Quartier 21 a Vienna è un incubatore che ospita e offre sostegno ad attività culturali autonome, dando spazi (sedi per le istituzioni culturali o “cultural provider”, fornitori di servizi culturali, o alloggi/studio per artisti internazionali), sostegno economico (borse di studio per artisti partecipanti al programma Artist-in-Residence), possibilità di creare reti con le altre attività presenti nel “quartiere”. Ma anche qui, i promotori sono il Governo federale austriaco e la Città di Vienna, attraverso una agenzia di sviluppo di proprietà pubblica (75% Governo federale e 25% Città di Vienna).

In Europa e in Italia non esiste un’esperienza del tutto privata come quella di FOQUS.


Il progetto di rigenerazione degli spazi come si è sostenuto? Siete riusciti a rendere tutto FOQUS sostenibile anche economicamente?

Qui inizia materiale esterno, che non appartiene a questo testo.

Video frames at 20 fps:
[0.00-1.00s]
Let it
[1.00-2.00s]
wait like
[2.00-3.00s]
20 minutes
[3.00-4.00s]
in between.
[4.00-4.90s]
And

L’impegno finanziario iniziale è stato ingente. Siamo riusciti però a coinvolgere fin da subito alcuni imprenditori locali “illuminati” che hanno compreso e sposato il progetto, offrendo sostegno economico. Questo ci ha aiutati a partire con i lavori di ristrutturazione che hanno impegnato la maggior parte delle risorse. Gli architetti che ci hanno accompagnato in questo lavoro di restauro sono stati comunque attenti nel non “sprecare” e nel cercare di recuperare tutto il possibile, dai materiali edili ai mobili del convento, in alcuni casi dandogli nuova vita. 

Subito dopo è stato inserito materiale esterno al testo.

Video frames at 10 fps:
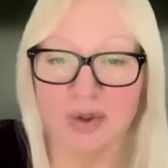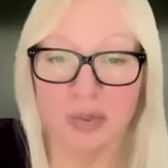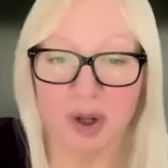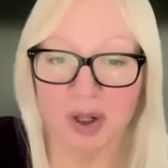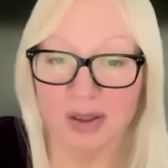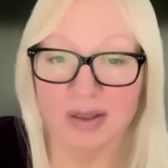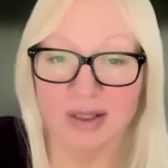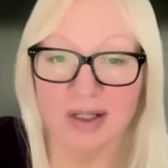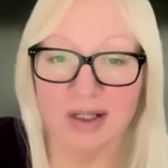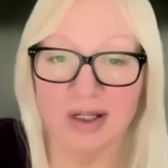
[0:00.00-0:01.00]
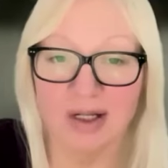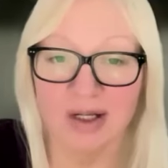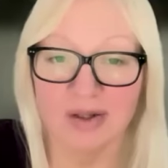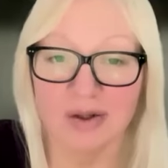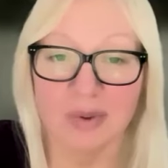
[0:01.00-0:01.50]
or policy,
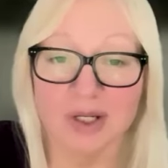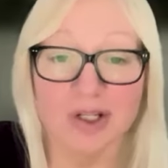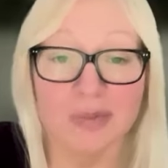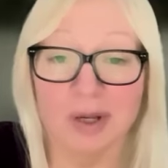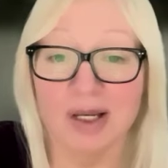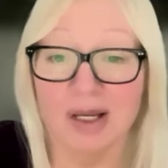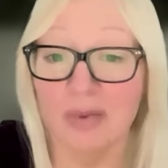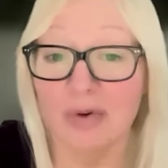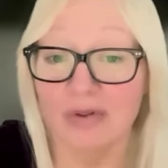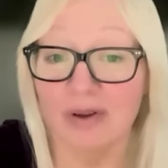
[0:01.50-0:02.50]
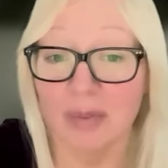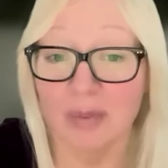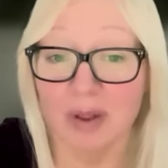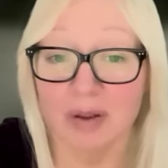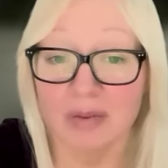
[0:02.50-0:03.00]
the question may need
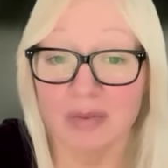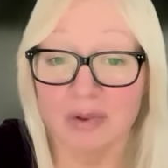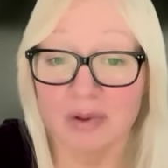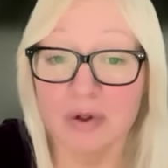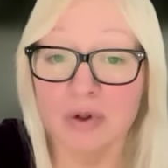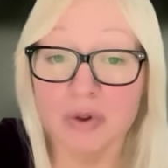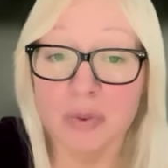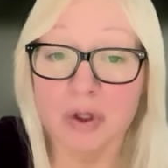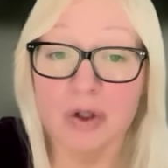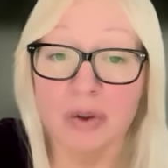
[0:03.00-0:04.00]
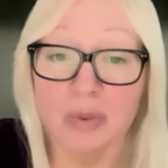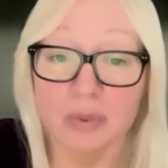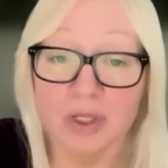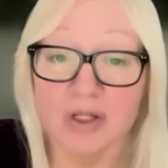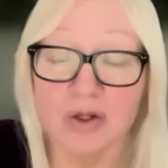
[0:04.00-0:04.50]
refinement. Social work
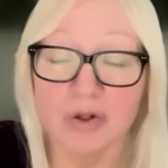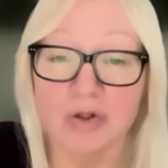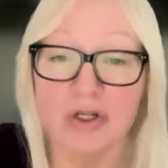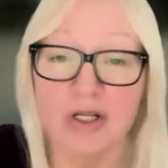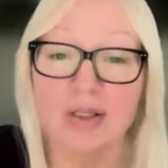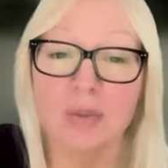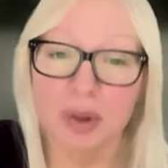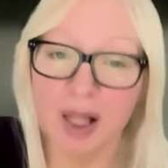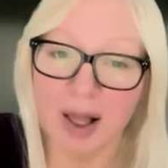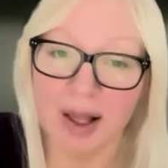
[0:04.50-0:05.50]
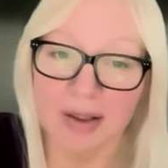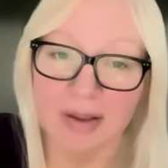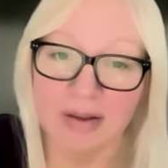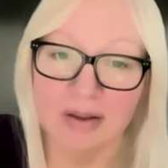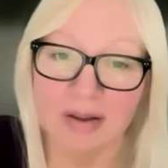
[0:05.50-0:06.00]
research is applied.
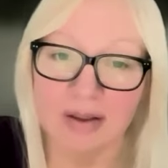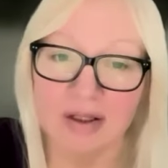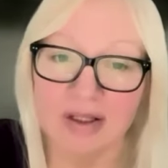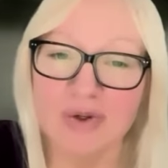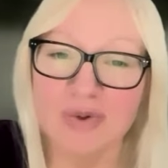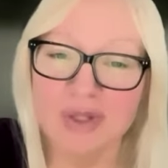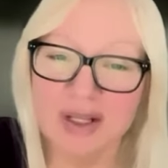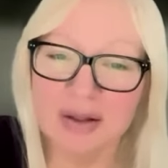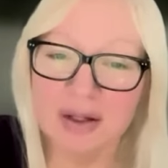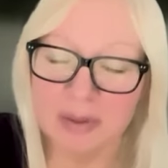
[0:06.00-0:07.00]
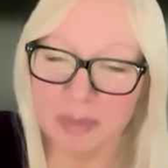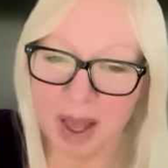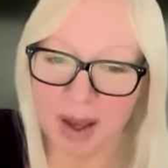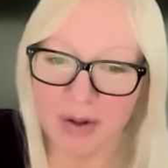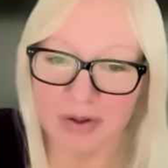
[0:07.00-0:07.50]
Utility
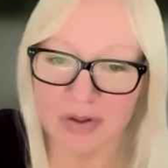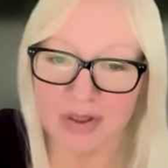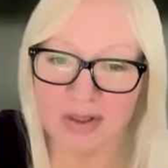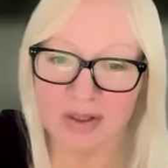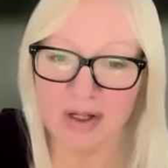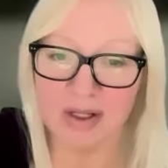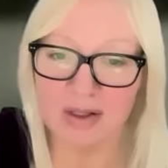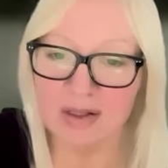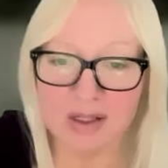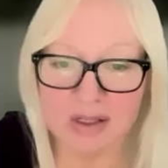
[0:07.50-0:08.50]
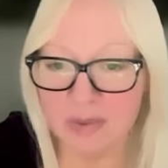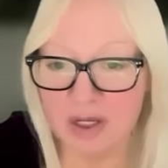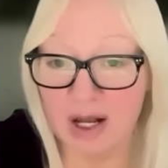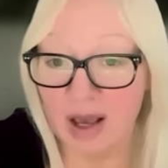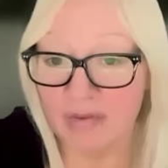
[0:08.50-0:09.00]
matters. This doesn't
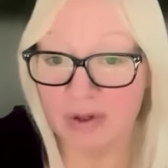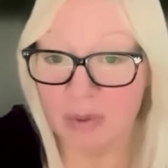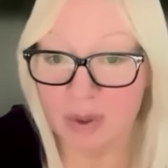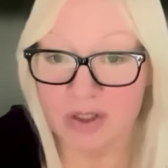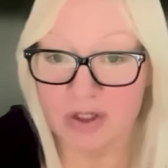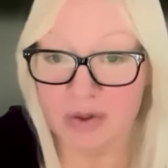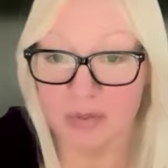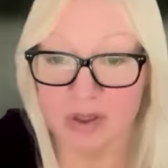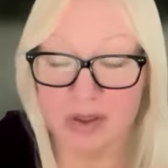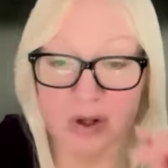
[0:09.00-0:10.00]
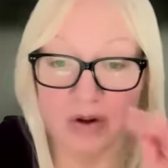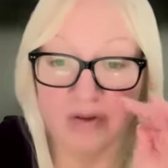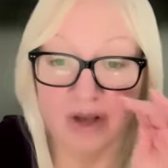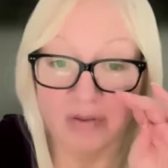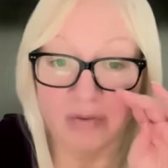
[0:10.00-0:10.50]
mean every question must solve
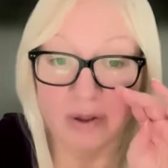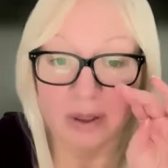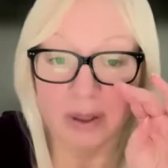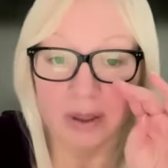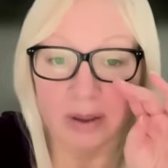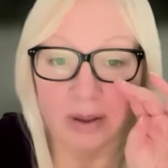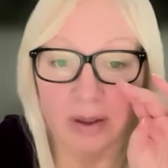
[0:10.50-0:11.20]
everything.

Anche la parte formativa per le start up è spesso stata offerta da enti che credevano nella nostra idea, nonostante fossero organizzazioni leader nei loro settori, come la cooperativa Panta Rei di Reggio Emilia (www.pantareiservizieducativi.it) per l’avviamento del nido e la cooperativa LiberEtà di Udine (www.liberetà-fvg.it).

Ora che le imprese sono state avviate il centro comincia a diventare sostenibile. Il modello è quello di una Fondazione che tutti i membri si impegnano a sostenere nelle spese in cambio di visibilità e mutuo sostegno. Chi lo desidera può partecipare all’organizzazione dei progetti e delle iniziative, ma non è obbligatorio. E’ invece imprescindibile la localizzazione della propria sede d’impresa all’interno dell’edificio. Questa è una condizione necessaria per rendere forte il messaggio che intendiamo dare: è possibile fare impresa nei quartieri spagnoli.

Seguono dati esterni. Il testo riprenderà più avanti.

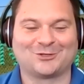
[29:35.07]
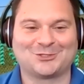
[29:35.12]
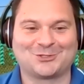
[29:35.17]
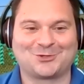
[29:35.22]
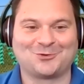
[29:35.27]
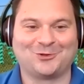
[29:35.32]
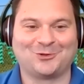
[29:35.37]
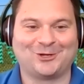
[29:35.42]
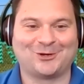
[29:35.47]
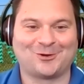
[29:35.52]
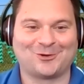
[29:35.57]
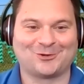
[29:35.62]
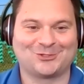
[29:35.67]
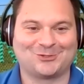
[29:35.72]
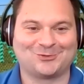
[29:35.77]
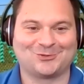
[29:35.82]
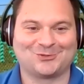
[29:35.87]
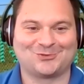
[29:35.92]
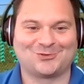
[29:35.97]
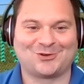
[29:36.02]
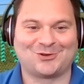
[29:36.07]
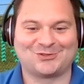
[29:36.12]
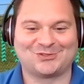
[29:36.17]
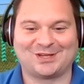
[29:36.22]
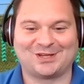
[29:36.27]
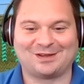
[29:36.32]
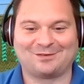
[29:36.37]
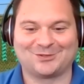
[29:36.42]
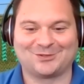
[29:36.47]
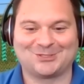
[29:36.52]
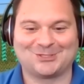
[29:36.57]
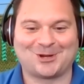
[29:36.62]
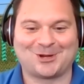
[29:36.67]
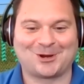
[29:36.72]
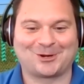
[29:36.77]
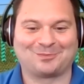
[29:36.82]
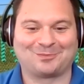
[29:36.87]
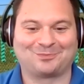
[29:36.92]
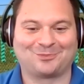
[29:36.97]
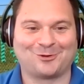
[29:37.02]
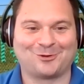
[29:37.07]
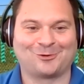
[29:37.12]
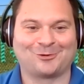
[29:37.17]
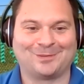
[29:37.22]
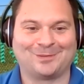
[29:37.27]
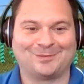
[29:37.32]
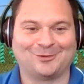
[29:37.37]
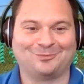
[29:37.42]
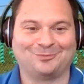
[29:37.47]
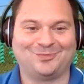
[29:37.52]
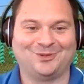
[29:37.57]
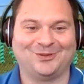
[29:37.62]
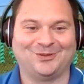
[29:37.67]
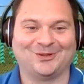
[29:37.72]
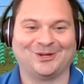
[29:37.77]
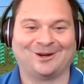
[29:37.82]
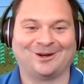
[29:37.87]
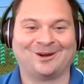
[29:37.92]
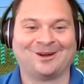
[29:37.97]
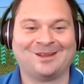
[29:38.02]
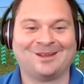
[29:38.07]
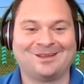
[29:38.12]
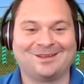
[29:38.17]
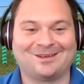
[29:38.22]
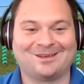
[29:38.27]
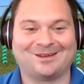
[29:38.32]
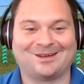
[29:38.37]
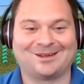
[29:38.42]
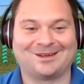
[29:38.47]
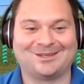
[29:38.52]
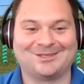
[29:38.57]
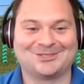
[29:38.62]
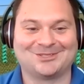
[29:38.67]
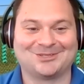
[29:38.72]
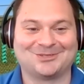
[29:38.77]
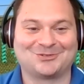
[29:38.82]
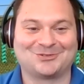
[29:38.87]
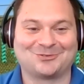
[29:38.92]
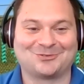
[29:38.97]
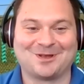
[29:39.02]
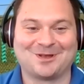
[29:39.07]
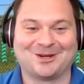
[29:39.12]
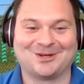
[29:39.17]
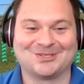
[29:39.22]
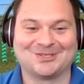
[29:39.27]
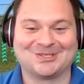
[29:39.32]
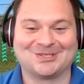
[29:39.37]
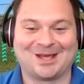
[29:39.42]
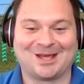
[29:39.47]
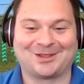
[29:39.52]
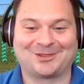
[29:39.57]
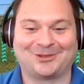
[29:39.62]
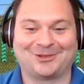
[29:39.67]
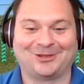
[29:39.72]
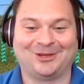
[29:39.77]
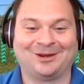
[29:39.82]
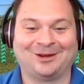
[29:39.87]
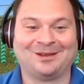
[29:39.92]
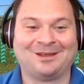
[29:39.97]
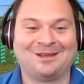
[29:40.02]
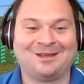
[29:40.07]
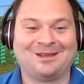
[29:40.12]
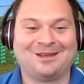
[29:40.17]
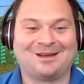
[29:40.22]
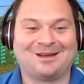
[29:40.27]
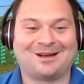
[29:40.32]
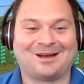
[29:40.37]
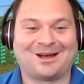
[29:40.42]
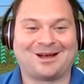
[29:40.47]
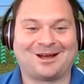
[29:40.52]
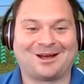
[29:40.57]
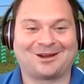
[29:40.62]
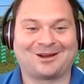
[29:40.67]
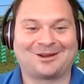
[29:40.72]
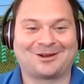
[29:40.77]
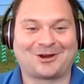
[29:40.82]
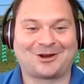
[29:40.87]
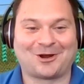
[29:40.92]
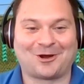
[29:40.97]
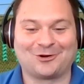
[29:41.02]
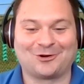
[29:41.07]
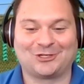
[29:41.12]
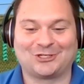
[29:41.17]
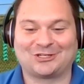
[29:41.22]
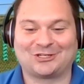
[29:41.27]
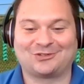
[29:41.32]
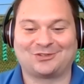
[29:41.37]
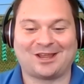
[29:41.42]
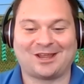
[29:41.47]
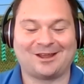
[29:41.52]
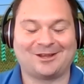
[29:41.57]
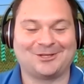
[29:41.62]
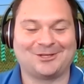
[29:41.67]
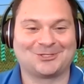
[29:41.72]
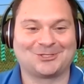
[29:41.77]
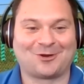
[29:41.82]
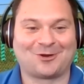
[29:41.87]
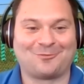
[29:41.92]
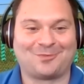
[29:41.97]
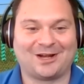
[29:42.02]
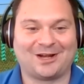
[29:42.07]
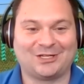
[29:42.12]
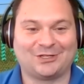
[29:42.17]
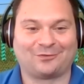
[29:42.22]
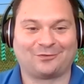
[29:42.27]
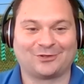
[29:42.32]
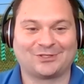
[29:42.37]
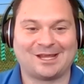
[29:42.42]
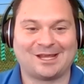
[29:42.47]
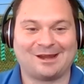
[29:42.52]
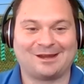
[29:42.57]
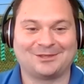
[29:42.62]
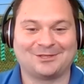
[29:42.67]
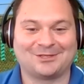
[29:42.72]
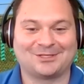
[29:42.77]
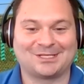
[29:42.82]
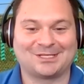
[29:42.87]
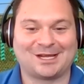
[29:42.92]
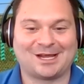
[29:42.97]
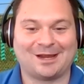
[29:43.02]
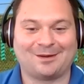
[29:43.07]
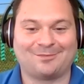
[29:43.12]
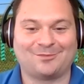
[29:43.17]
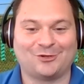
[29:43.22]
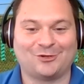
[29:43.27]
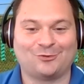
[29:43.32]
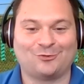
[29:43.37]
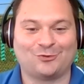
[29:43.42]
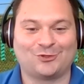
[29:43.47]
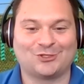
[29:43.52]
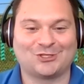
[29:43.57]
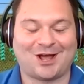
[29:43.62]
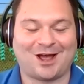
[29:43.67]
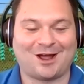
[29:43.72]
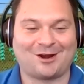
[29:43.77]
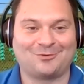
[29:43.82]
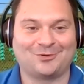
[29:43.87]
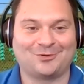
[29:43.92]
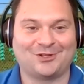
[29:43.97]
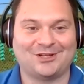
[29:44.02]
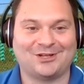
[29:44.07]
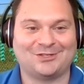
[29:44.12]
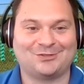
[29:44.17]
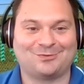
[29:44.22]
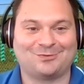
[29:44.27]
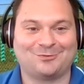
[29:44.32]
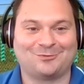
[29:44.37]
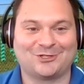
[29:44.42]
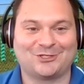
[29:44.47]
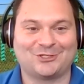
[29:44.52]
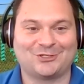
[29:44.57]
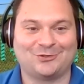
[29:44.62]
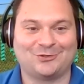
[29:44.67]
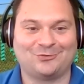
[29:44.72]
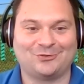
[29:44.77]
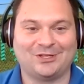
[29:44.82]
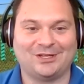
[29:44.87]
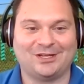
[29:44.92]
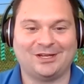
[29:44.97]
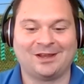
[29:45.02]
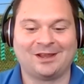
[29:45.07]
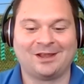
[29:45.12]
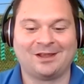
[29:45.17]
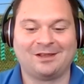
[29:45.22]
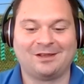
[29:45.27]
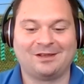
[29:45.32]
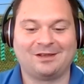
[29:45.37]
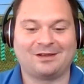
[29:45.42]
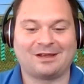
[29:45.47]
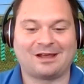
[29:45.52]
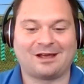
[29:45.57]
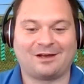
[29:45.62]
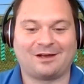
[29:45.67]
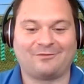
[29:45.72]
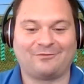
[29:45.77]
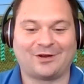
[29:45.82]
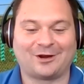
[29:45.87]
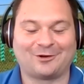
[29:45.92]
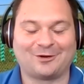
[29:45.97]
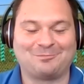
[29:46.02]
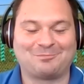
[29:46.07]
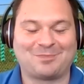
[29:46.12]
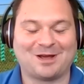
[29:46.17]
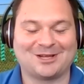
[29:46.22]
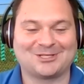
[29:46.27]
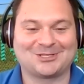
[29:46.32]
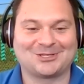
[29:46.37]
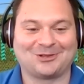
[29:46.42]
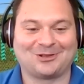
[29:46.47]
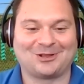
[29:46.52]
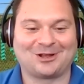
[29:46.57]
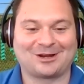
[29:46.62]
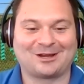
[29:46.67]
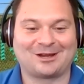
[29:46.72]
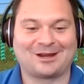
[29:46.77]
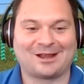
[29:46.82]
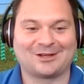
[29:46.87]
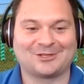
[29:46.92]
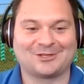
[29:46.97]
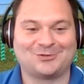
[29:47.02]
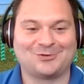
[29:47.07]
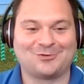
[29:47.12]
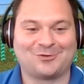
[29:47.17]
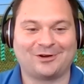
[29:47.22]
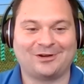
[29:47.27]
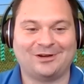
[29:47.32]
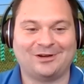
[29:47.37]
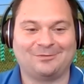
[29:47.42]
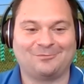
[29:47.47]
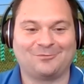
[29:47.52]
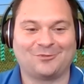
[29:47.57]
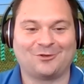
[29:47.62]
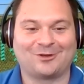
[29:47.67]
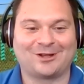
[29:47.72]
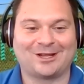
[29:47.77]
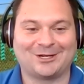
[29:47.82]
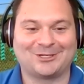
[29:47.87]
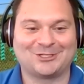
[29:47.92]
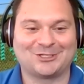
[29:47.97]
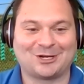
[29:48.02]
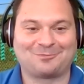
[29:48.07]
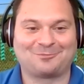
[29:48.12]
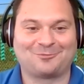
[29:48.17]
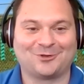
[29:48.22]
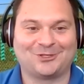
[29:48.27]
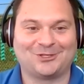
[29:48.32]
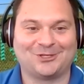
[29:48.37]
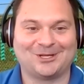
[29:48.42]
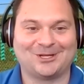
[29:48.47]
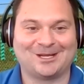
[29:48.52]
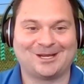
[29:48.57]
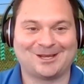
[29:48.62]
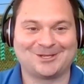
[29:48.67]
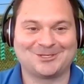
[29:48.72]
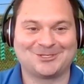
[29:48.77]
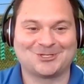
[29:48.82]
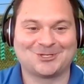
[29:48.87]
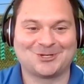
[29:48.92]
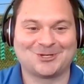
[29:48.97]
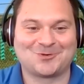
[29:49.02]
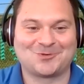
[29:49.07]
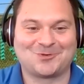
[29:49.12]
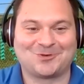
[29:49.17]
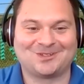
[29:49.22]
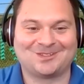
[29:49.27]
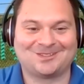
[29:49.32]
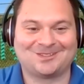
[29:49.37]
school he goes to, as long as they have a soccer program, he'll be there. Uh, he's a tremendous athlete. Uh, Coach, thank you so much for taking the time to talk with us. We wish you the uh, very best of luck against Norton, and we'll catch up with you again soon.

L’idea di un luogo in cui bambini, giovani e adulti si incontrano e condividono spazi ed esperienze è qualcosa di totalmente nuovo. Eppure, sembra così semplice…

Fare le cose più semplici è sempre più difficile. Per vedere la sostanza bisogna andare sempre oltre, e non tutti lo vogliono fare o ne sono capaci.

Alla base di FOQUS c’è la volontà di creare una comunità che funzioni in maniera autonoma, senza bisogno del sostegno delle istituzioni o di sotterfugi di altro tipo. Vogliamo impostare un modello che sia replicabile ovunque, vogliamo affinarlo, migliorarlo, definirlo perché possa viaggiare da solo e contribuire a una vera trasformazione delle città italiane che, allo stato attuale, non riescono a crescere e migliorare perché non hanno una strada da percorrere. Ecco, noi vogliamo essere quella strada maestra che può moltiplicarsi in mille altre vie simili nella sostanza ma diverse nella forma.

L’intenzione è ricreare anche dei seminari che insegnino ad altre Fondazioni o Enti come noi di creare simili progetti di rigenerazione e iniziare insieme a ri-pianificare i centri urbani in maniera diversa, senza assistenzialismo e con maggiore autonomia. Tutto questo è possibile, FOQUS ne è la conferma.